By Ragu Bhargava | Forbes | July 28, 2021
The U.S. economy has been coming back to life as businesses reopen their doors to consumers eager to get back to doing — and buying — the things they love. But as companies prosper by catering to pent-up demand, a new roadblock to national economic progress has emerged: a drastic shortage of workers that gets worse as time goes on.
Businesses across all sectors are hiring, and as of March, there were 8.1 million job openings in America, according to the U.S. Chamber of Commerce. But there were approximately half as many available workers for every open job nationwide as there have been on average over the past 20 years, and that ratio continues to drop. By April, there were 9.3 million job openings, yet only 69,000 new hires were made.

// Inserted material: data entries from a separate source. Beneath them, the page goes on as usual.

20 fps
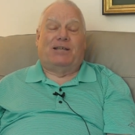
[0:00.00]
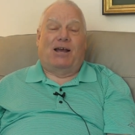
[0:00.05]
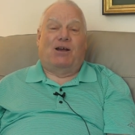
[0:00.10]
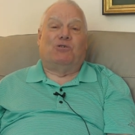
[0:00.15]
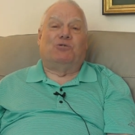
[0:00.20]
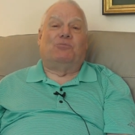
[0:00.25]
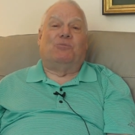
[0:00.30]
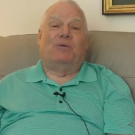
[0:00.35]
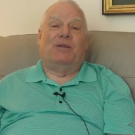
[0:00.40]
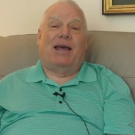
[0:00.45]

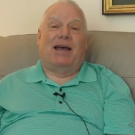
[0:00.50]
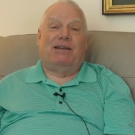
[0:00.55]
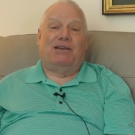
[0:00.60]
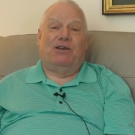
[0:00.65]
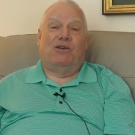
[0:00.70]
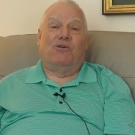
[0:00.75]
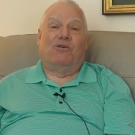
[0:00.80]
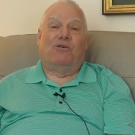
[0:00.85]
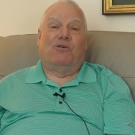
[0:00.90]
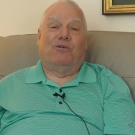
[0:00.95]
salesman
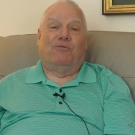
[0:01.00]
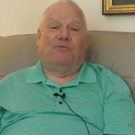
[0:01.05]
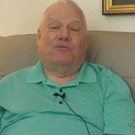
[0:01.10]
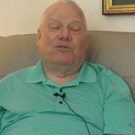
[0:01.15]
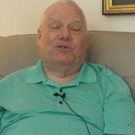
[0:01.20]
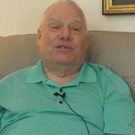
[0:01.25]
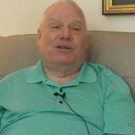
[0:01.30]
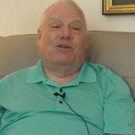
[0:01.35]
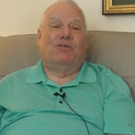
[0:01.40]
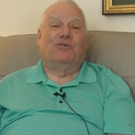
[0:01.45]
that year
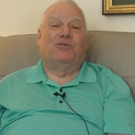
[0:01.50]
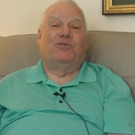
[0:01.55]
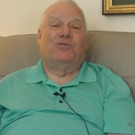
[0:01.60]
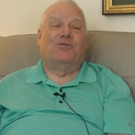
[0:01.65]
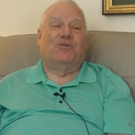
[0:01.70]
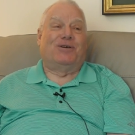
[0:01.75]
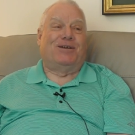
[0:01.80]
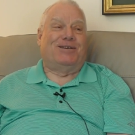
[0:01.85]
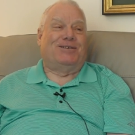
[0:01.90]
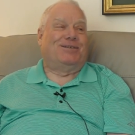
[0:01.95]
for selling
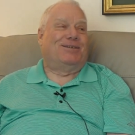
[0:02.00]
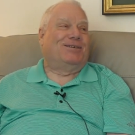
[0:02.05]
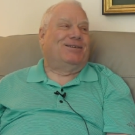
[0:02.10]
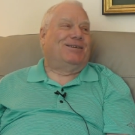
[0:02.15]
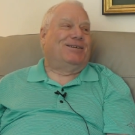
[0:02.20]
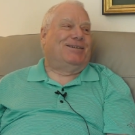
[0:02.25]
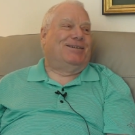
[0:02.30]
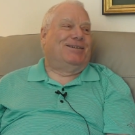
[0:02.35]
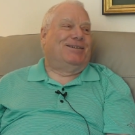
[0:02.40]
cookies.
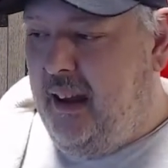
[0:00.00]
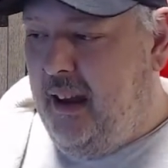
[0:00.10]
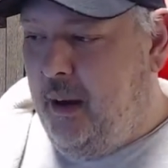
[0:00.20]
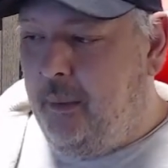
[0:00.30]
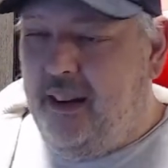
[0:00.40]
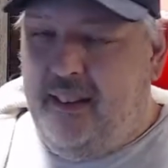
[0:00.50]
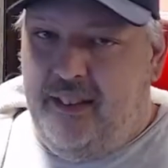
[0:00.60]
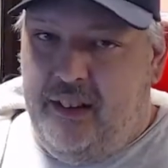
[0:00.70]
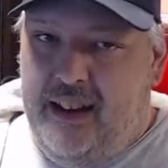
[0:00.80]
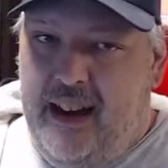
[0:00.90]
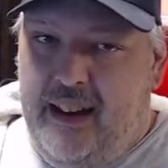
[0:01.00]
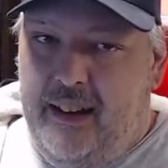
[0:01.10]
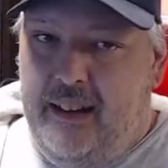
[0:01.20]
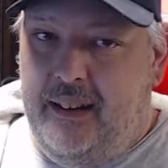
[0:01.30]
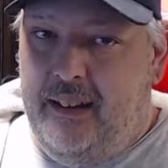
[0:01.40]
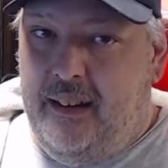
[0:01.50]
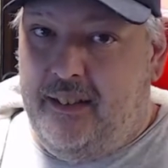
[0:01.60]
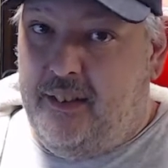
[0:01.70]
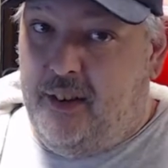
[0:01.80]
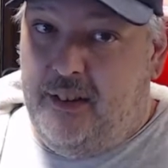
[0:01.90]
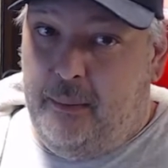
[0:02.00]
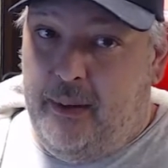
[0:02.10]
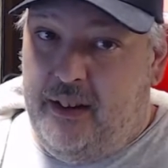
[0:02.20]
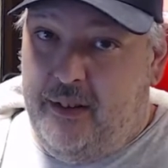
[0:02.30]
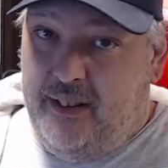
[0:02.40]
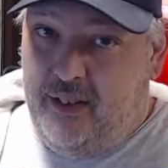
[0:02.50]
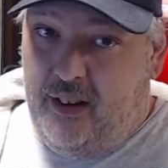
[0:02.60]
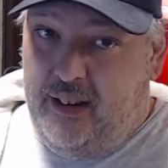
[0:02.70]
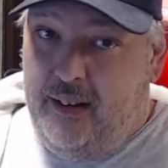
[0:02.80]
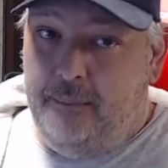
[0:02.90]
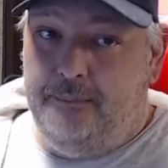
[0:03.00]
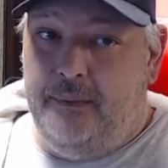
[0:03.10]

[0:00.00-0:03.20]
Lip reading: And when it doesn't get it, it starts to play tricks on you.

Pundits disagree on the root causes of the problem, but one thing is certain: The work-from-anywhere shift brought about by the pandemic has given American workers a new sense of freedom, and many are leaving jobs and finding new opportunities at their leisure.
Employers should remember they are also free to explore new workplace models. Rather than simply accept a slowed pace of business thanks to the worker shortage, they should proactively find the talent they need, even across international borders.
It is easier today than it was in the past to hire employees and teams in Asia, Latin America, Europe and the Caribbean. We can expect to see more businesses hiring internationally, as America’s worker shortage has no end in sight.